▸ **Assignment**: In the copy, include every record below exactly as it appears, but no pictures.
***** Exercise data
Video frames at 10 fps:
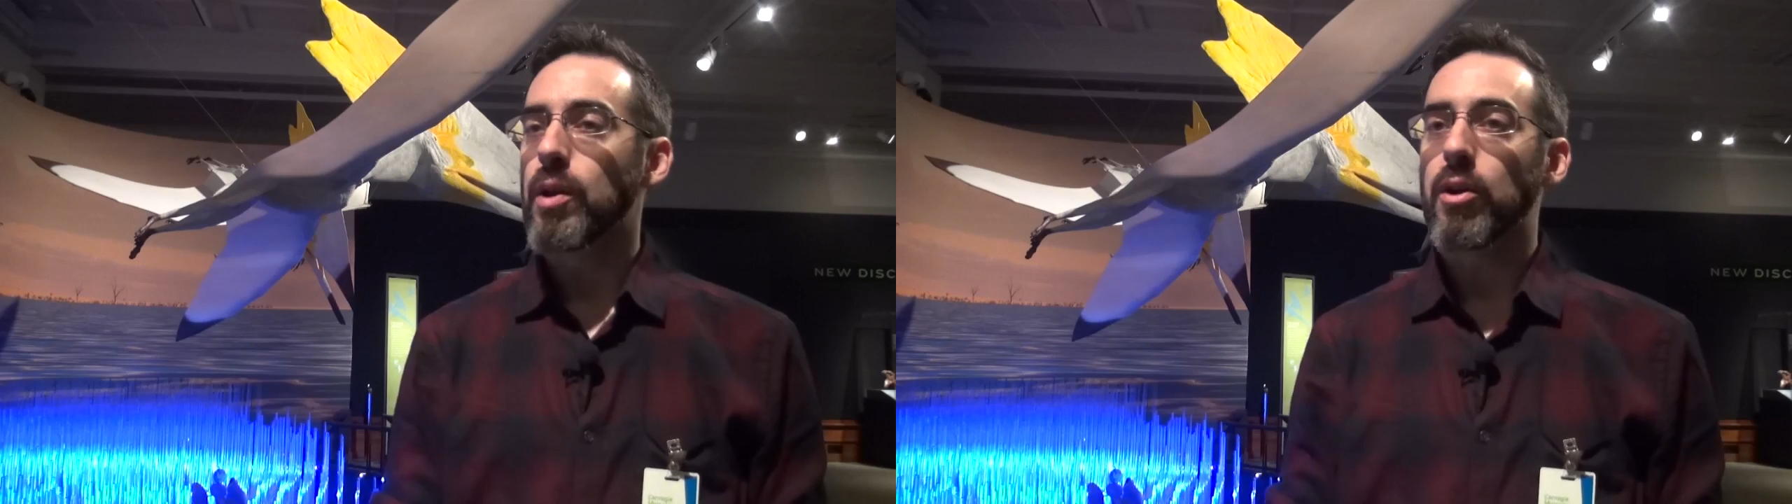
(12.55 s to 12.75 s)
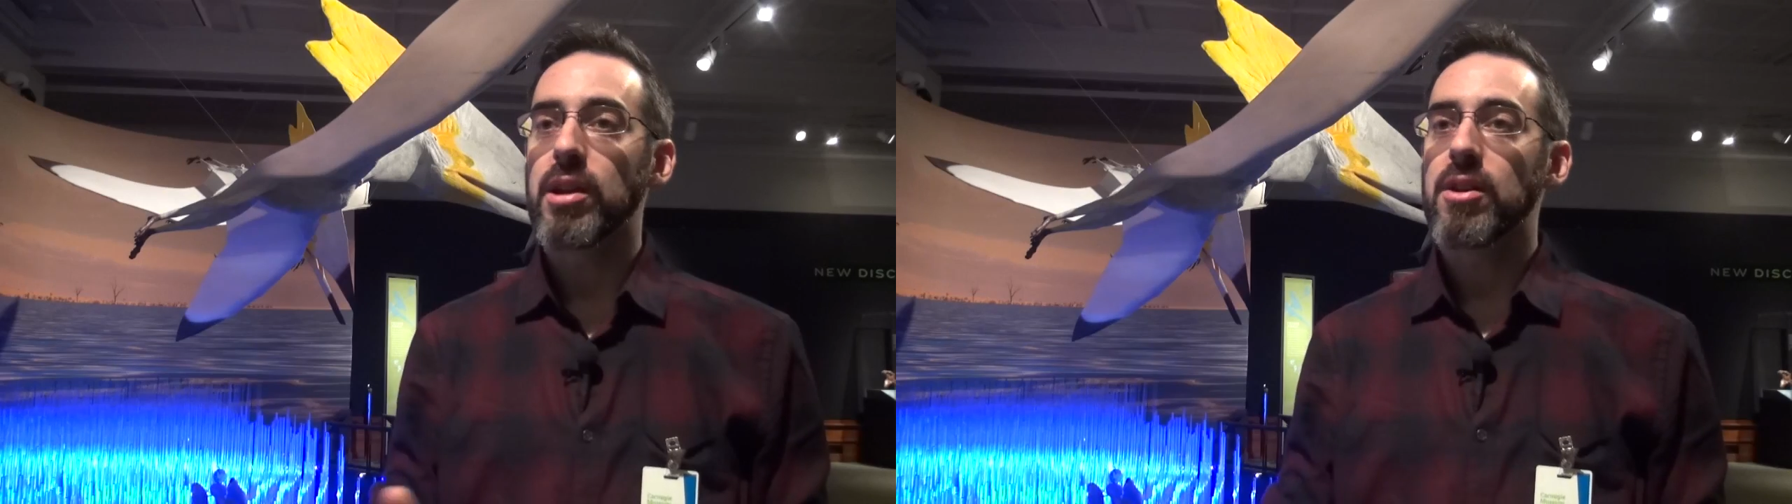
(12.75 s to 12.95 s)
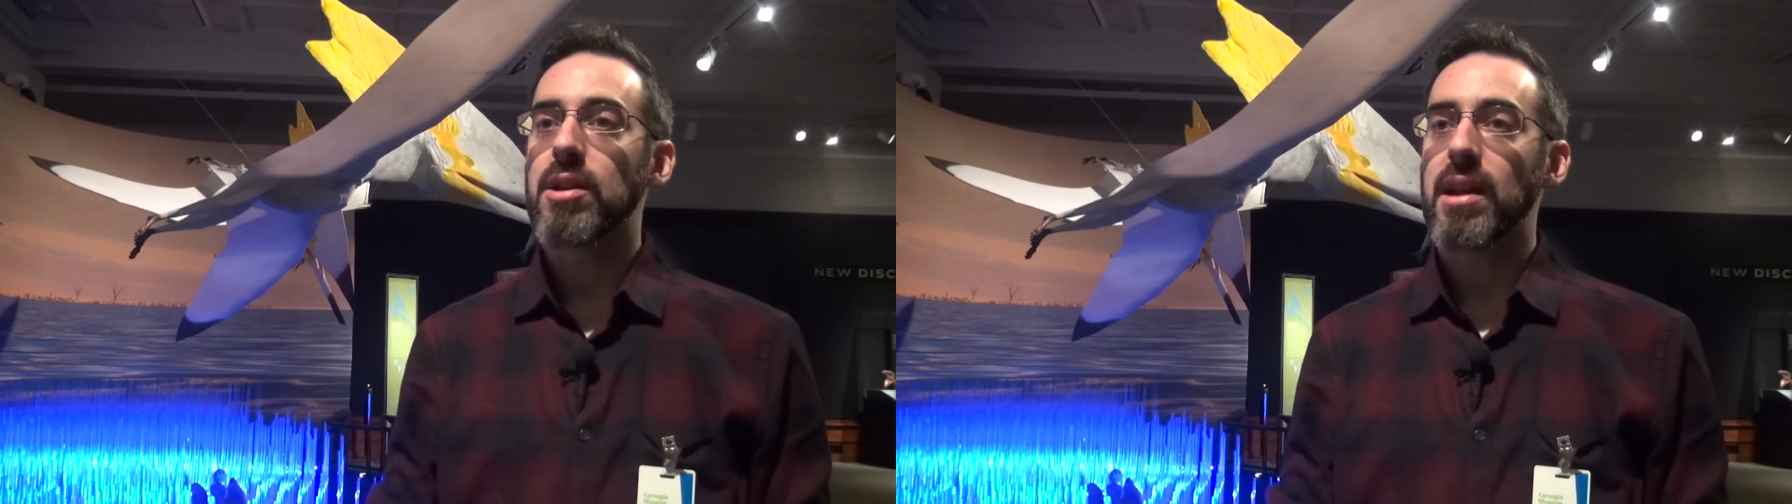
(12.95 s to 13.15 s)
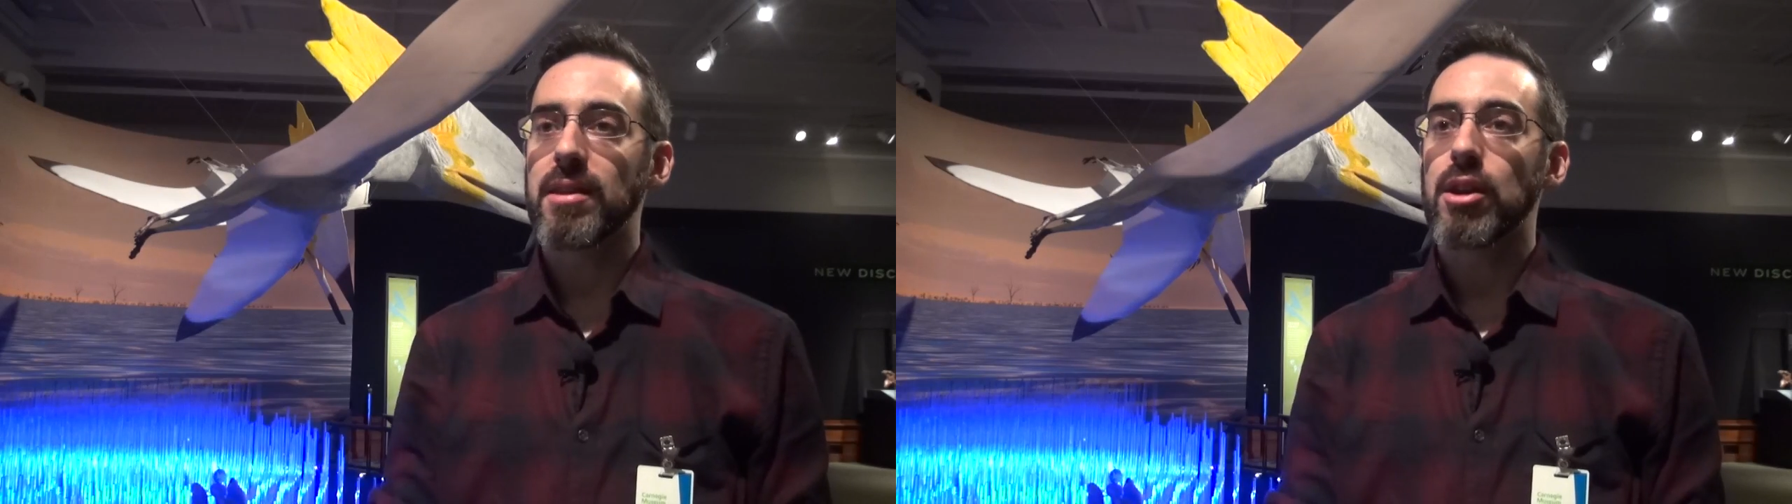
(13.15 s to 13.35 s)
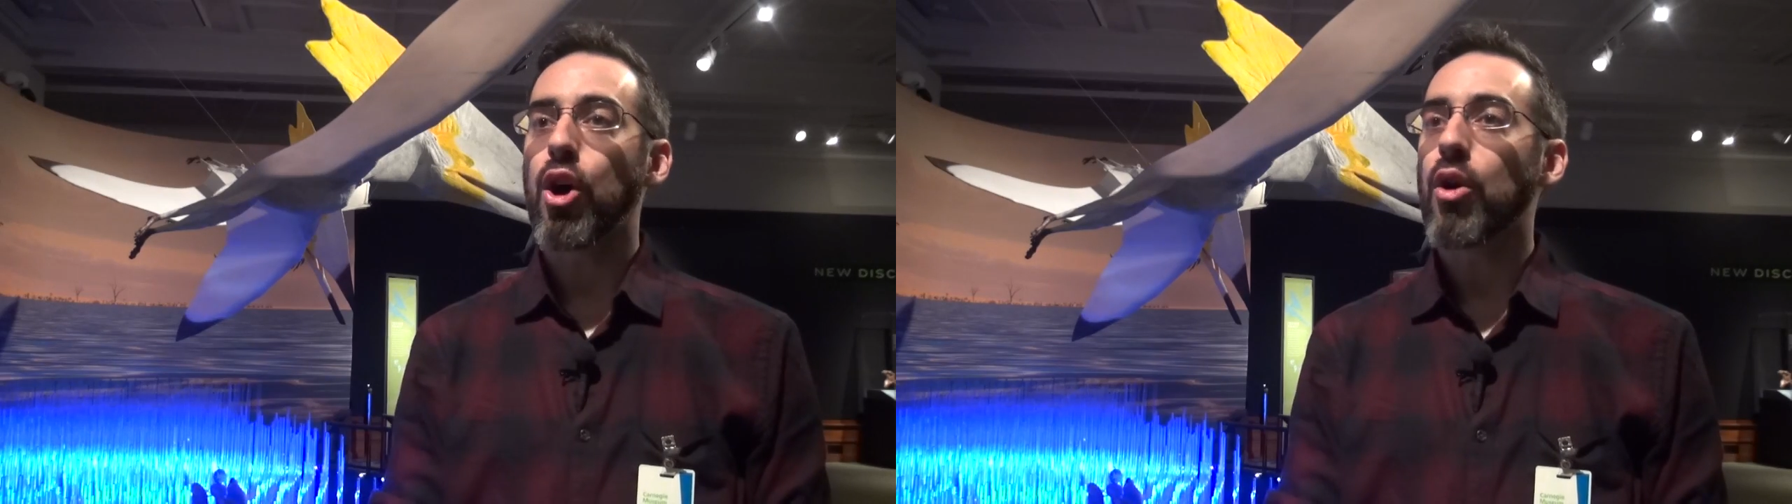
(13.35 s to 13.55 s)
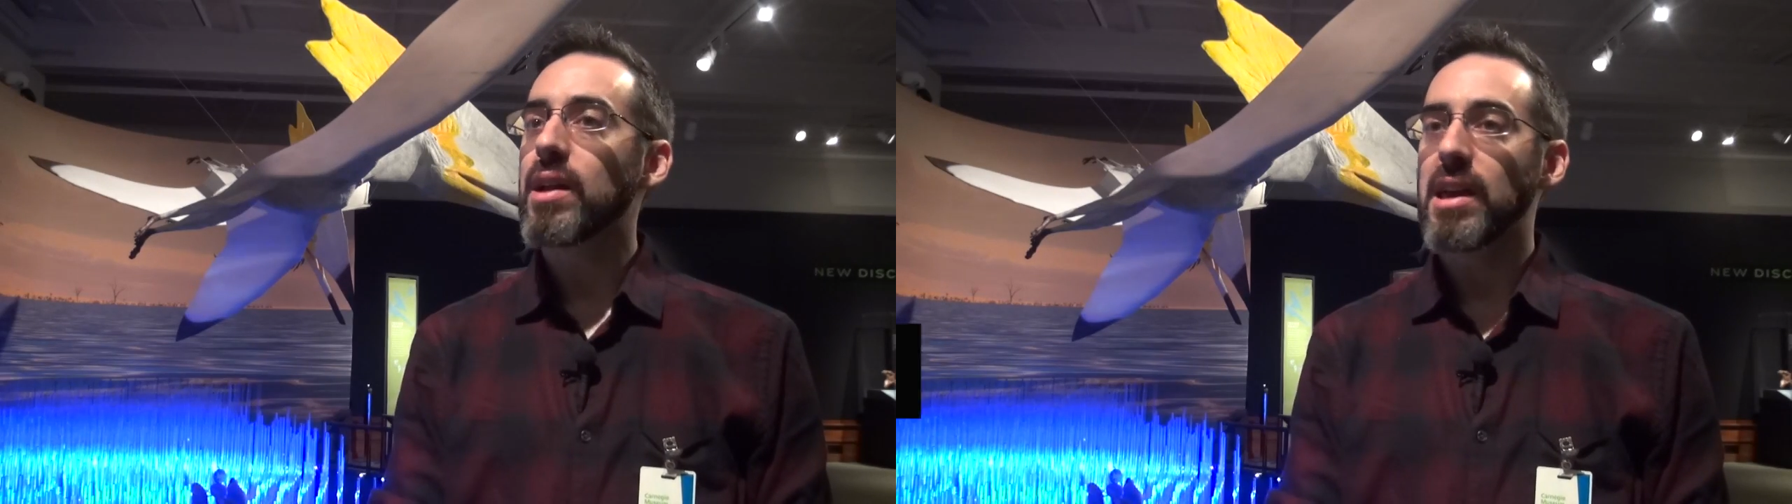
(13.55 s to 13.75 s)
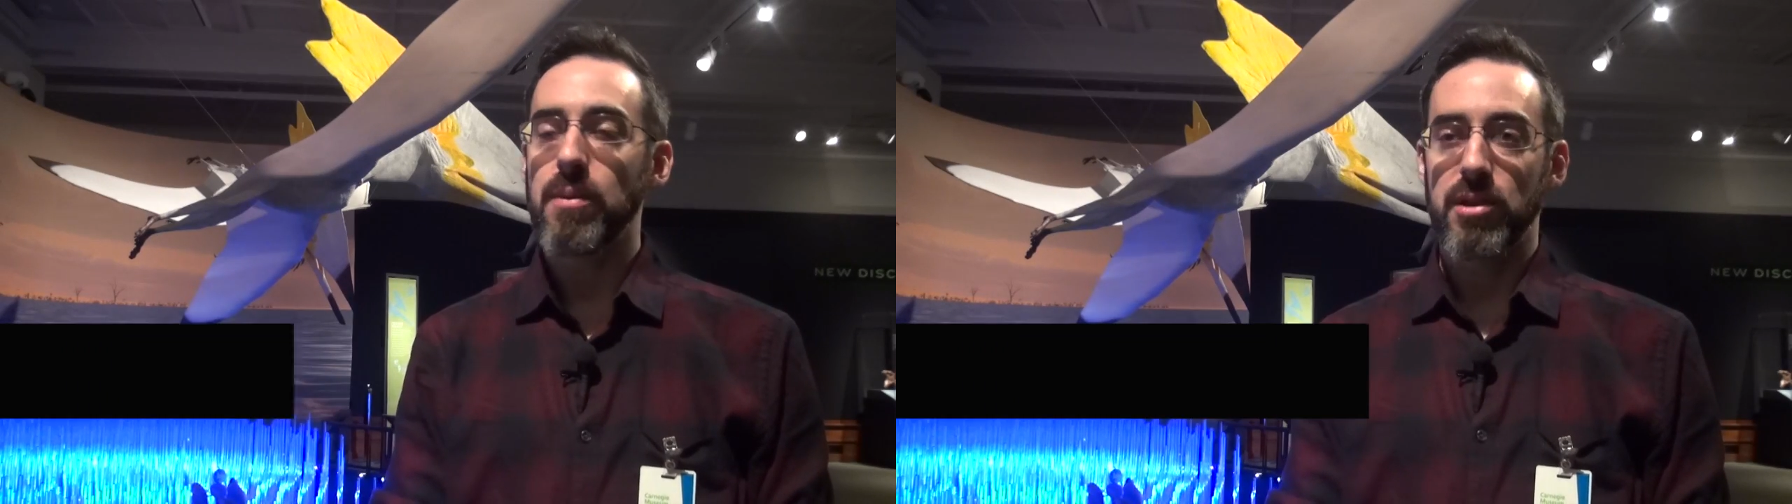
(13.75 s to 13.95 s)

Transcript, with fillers: We are here at the Carnegie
**********
▸ **Exercise response**:
Video frames at 10 fps:
(12.55 s to 12.75 s)
(12.75 s to 12.95 s)
(12.95 s to 13.15 s)
(13.15 s to 13.35 s)
(13.35 s to 13.55 s)
(13.55 s to 13.75 s)
(13.75 s to 13.95 s)

Transcript, with fillers: We are here at the Carnegie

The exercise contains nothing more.